*WORK REQUIRED*
As soon as the line containing "[19:22.73-19:23.23]" appears, copy it and every following line word for word until the records end.

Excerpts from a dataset
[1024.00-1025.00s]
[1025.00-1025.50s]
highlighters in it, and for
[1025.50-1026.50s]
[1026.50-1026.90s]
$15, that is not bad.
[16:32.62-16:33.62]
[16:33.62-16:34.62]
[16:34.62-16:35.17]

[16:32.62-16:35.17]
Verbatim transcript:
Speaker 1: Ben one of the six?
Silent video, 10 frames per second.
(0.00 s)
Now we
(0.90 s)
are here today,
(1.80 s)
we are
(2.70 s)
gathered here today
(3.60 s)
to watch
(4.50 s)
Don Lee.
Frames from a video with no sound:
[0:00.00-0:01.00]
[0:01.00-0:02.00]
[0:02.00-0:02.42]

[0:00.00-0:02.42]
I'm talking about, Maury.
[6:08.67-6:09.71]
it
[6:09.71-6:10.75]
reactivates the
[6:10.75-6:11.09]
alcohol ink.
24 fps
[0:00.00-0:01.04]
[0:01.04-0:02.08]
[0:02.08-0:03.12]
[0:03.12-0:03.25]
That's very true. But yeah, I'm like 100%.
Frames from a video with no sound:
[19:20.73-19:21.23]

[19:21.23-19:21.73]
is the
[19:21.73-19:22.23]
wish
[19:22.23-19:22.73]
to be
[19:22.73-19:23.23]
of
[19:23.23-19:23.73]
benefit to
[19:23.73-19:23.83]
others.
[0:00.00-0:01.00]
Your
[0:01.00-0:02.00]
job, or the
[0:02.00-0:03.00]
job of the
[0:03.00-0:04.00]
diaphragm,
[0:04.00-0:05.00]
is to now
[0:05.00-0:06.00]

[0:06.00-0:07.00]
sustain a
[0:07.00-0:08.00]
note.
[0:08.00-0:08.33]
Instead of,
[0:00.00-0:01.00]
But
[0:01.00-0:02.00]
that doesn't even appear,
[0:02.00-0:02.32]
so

*RESULT BELOW*
[19:22.73-19:23.23]
of
[19:23.23-19:23.73]
benefit to
[19:23.73-19:23.83]
others.
[0:00.00-0:01.00]
Your
[0:01.00-0:02.00]
job, or the
[0:02.00-0:03.00]
job of the
[0:03.00-0:04.00]
diaphragm,
[0:04.00-0:05.00]
is to now
[0:05.00-0:06.00]

[0:06.00-0:07.00]
sustain a
[0:07.00-0:08.00]
note.
[0:08.00-0:08.33]
Instead of,
[0:00.00-0:01.00]
But
[0:01.00-0:02.00]
that doesn't even appear,
[0:02.00-0:02.32]
so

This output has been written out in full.